Pemerintah akan segera mengganti konsep pemberian remisi untuk narapidana yang tertuang pada Peraturan Pemerintah Nomor 99 Tahun 2012 tentang syarat dan tata cara pelaksanaan hak warga binaan pemasyarakatan.
Secara tidak langsung, revisi itu disebut akan menyelesaikan persoalan kelebihan kapasitas di hampir seluruh lembaga pemasyarakatan.
Menteri Hukum dan HAM Yasonna Hamonangan Laoly berkata, PP 99/2012 diundangkan dengan filosofi yang tidak sesuai. Pemerintah, kata dia, akan menerbitkan PP baru yang akan memberikan hak setara bagi seluruh narapidana.
“Kami akan perbaiki karena filosofinya menyatakan semua warga binaan harus mendapatkan revisi.
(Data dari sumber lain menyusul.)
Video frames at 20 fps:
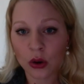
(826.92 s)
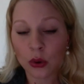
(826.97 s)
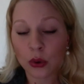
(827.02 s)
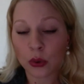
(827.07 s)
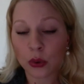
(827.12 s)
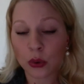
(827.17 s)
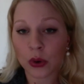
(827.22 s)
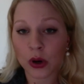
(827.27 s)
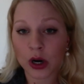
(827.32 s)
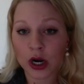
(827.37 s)

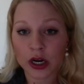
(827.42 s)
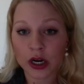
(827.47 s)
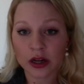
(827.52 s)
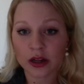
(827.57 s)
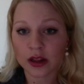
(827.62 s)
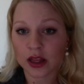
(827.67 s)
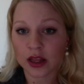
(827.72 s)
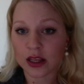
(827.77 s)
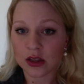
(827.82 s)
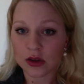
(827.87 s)
Or
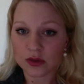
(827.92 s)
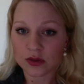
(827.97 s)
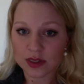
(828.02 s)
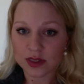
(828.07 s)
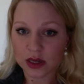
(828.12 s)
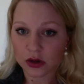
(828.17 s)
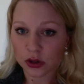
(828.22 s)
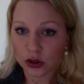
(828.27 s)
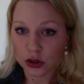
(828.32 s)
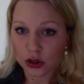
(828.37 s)
like you
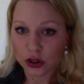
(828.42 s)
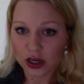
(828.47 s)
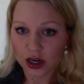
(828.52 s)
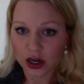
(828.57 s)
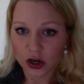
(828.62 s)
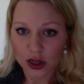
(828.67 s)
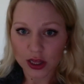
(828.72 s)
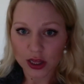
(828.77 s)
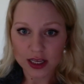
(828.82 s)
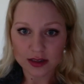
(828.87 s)
said
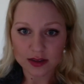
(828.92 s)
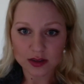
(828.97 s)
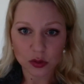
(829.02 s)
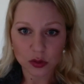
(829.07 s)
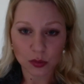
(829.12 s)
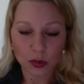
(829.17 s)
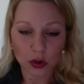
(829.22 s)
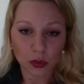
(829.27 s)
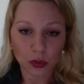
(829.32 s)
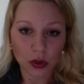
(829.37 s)
earlier, they
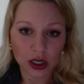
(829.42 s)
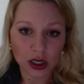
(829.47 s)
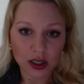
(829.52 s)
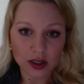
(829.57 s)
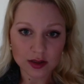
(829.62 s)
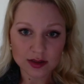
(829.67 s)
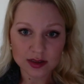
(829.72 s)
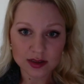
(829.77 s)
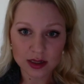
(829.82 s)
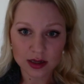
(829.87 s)
assume the
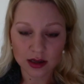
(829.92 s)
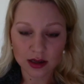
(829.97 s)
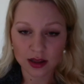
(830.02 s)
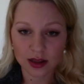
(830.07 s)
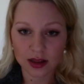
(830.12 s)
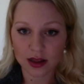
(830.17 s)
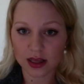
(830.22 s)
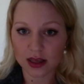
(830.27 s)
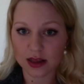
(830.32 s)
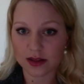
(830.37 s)
worst.
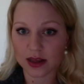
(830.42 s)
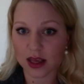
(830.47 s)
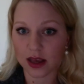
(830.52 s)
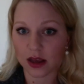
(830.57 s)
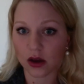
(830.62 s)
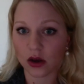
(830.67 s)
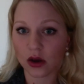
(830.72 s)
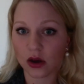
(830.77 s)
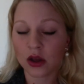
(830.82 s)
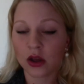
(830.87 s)
They
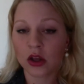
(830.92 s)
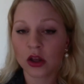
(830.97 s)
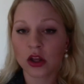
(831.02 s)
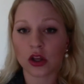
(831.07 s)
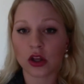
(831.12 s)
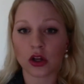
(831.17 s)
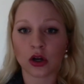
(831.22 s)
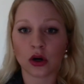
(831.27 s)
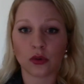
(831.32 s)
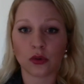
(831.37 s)
think,
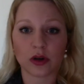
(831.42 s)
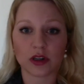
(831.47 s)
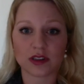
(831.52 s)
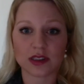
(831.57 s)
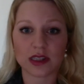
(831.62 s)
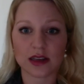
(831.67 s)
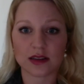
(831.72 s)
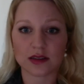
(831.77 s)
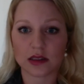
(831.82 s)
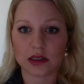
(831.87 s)
you know, worst
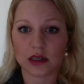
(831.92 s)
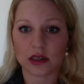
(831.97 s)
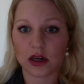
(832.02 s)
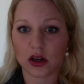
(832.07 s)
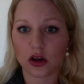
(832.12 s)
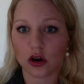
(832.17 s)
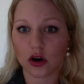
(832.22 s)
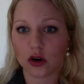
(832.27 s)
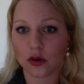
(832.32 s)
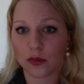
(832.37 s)
case
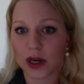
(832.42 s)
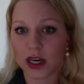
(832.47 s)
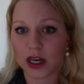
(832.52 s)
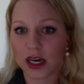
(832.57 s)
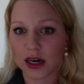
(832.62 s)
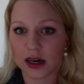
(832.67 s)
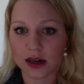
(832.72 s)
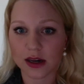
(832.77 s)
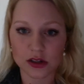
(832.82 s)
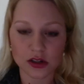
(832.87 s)
scenario, oh my
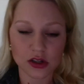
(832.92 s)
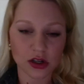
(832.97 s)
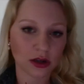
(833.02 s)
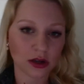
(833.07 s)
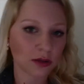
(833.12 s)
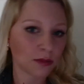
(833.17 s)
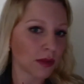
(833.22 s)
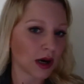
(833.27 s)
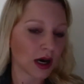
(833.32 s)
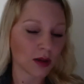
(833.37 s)
gosh,
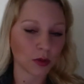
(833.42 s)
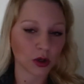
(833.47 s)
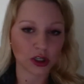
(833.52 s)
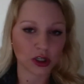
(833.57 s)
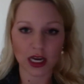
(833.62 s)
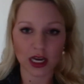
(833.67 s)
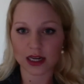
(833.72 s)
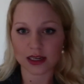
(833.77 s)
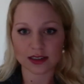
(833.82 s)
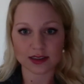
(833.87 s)
mom or
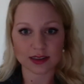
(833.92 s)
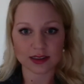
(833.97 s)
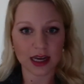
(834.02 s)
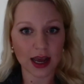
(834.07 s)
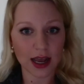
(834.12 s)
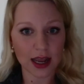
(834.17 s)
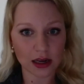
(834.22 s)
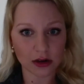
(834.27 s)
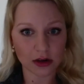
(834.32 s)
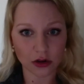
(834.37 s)
dad is
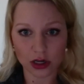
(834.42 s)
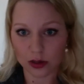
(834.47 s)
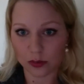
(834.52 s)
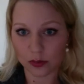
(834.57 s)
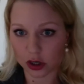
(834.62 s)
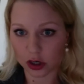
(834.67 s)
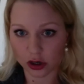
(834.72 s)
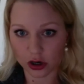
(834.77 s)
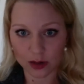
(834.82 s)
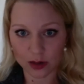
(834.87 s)
dying, grandma
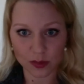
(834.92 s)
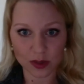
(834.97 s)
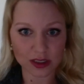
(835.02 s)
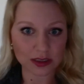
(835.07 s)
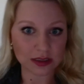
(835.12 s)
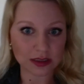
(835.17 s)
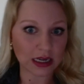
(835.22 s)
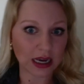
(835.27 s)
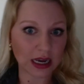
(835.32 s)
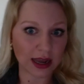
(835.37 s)
or grandpa is
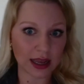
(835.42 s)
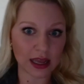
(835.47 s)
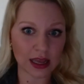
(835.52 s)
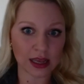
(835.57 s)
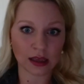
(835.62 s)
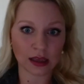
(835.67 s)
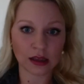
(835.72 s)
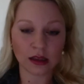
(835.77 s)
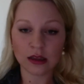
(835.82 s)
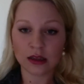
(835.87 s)

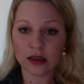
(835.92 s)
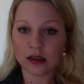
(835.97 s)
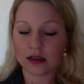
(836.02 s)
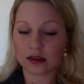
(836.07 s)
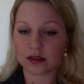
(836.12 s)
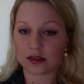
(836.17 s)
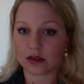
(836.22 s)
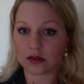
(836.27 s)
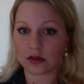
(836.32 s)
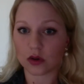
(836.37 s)
dying,
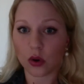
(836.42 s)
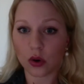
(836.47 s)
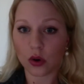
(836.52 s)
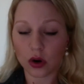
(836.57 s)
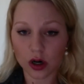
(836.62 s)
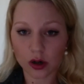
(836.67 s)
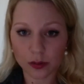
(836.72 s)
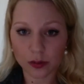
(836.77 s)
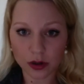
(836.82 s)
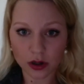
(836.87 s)
this is
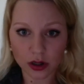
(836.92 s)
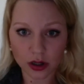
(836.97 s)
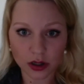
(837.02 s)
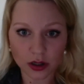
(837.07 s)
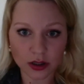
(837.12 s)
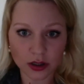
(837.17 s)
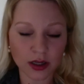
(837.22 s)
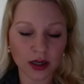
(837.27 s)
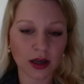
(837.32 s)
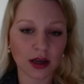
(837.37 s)
horrible.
Memang akan ada dampaknya ke over capacity, tapi kami harus koreksi dulu filosofinya,” ucapnya.
Yasonna menuturkan, PP 99/2012 bertentangan dengan sejumlah peraturan perundang-undangan yang secara hirarkis berada di atasnya, terutama UU Nomor 12 Tahun 1995 tentang pemasyarakatan.
Meski akan mengatur hak yang setara bagi setiap narapidana, Yasonna berkata pemerintah tetap akan memisahkan sejumlah hak bagi narapidana kasus pidana biasa dan pidana luar biasa (extraordinary crime).
“Yang pasti akan tetap ada pembedaan. Tapi prinsipnya tetap akan ada remisi,” ujarnya.
Yasonna menargetkan revisi PP 99/2012 dapat selesai tahun ini. Ia beralasan, banyak narapidana resah akibat pembedaan perlakuan bagi sejumlah narapidana.
“Filosofinya ternyata membuat kondisi seperti sekarang, membuat orang di dalam lapas menjadi resah. Perlahan kami kerjakan,” tuturnya.
PP 99/2012 merupakan perubahan atas PP Nomor 32 Tahun 1999. Perubahan kedua itu mengatur sejumlah syarat pemberian remisi bagi narapidana kasus pidana narkotik, kejahatan HAM, terorisme, keamanan negara, korupsi dan pidana transnasional lainnya.
Sejumlah syarat itu antara lain bersedia menjadi justice collaborator serta melunasi denda dan uang pengganti pidana.